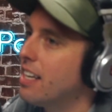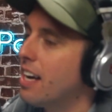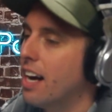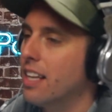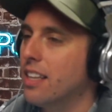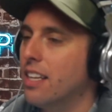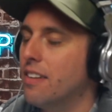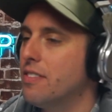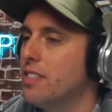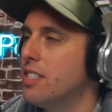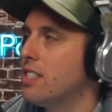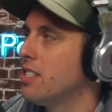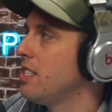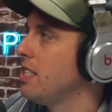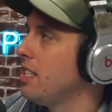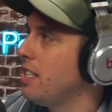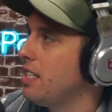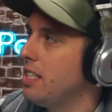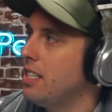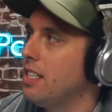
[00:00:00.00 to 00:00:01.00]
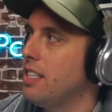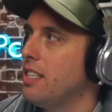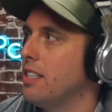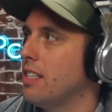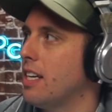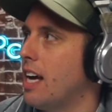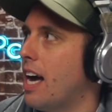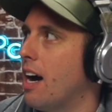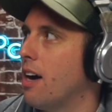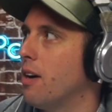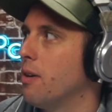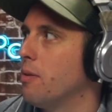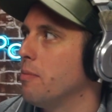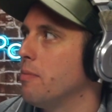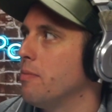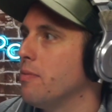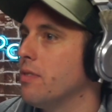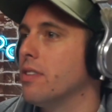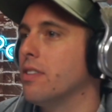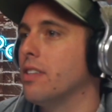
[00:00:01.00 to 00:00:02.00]
I love to see how,
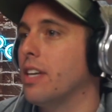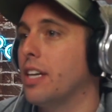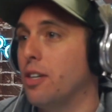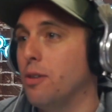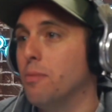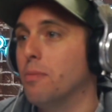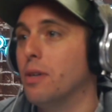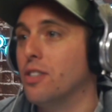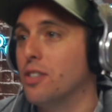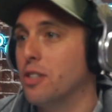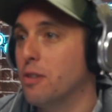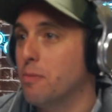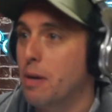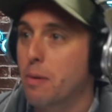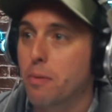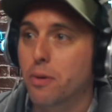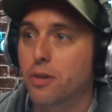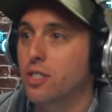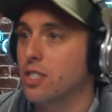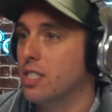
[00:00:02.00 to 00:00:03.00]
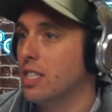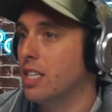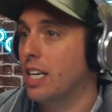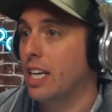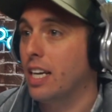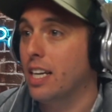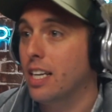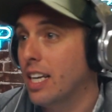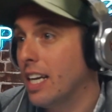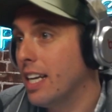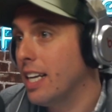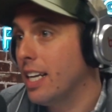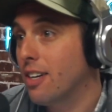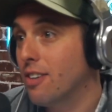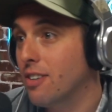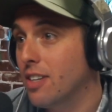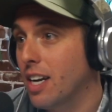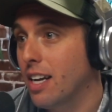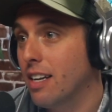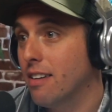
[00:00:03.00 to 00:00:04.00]
like you mentioned, people are just getting
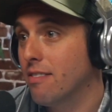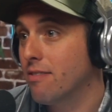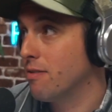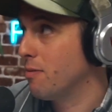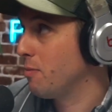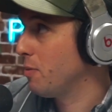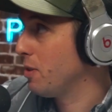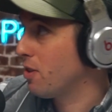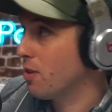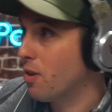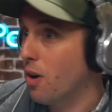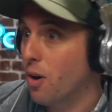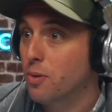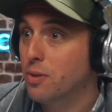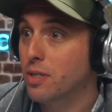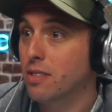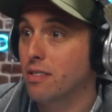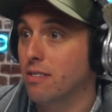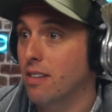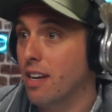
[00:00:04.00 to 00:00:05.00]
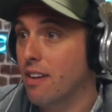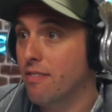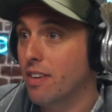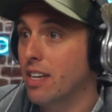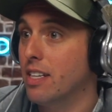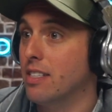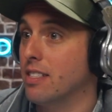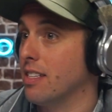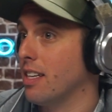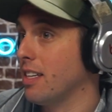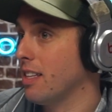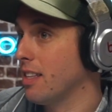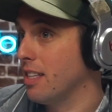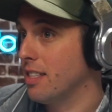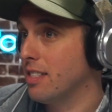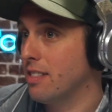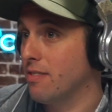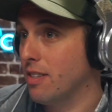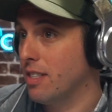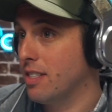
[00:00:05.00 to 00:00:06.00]
creative with their own events. Like,
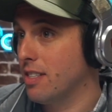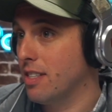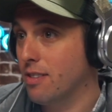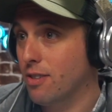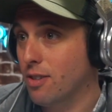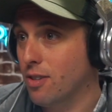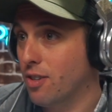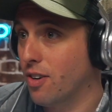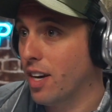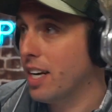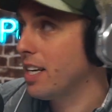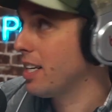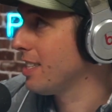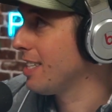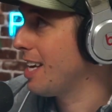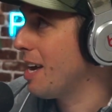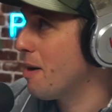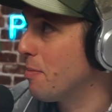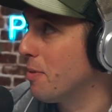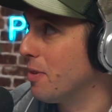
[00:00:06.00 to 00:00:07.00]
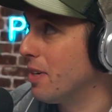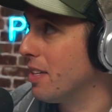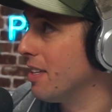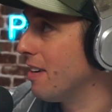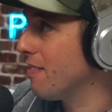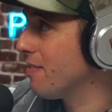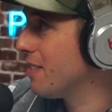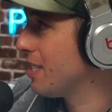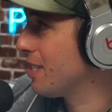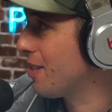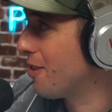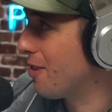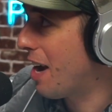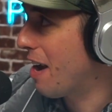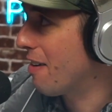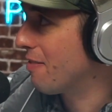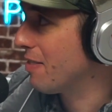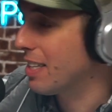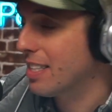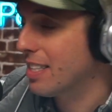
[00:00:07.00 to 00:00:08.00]
this is a great example. I love this graphic. It's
* * * * * * * * *
● Problem details
Pictures are to be omitted. Print exactly the lines from the line containing "[00:00:04.00 to 00:00:05.00]" through the final line of the material above, both included.

● Final answer
[00:00:04.00 to 00:00:05.00]
[00:00:05.00 to 00:00:06.00]
creative with their own events. Like,
[00:00:06.00 to 00:00:07.00]
[00:00:07.00 to 00:00:08.00]
this is a great example. I love this graphic. It's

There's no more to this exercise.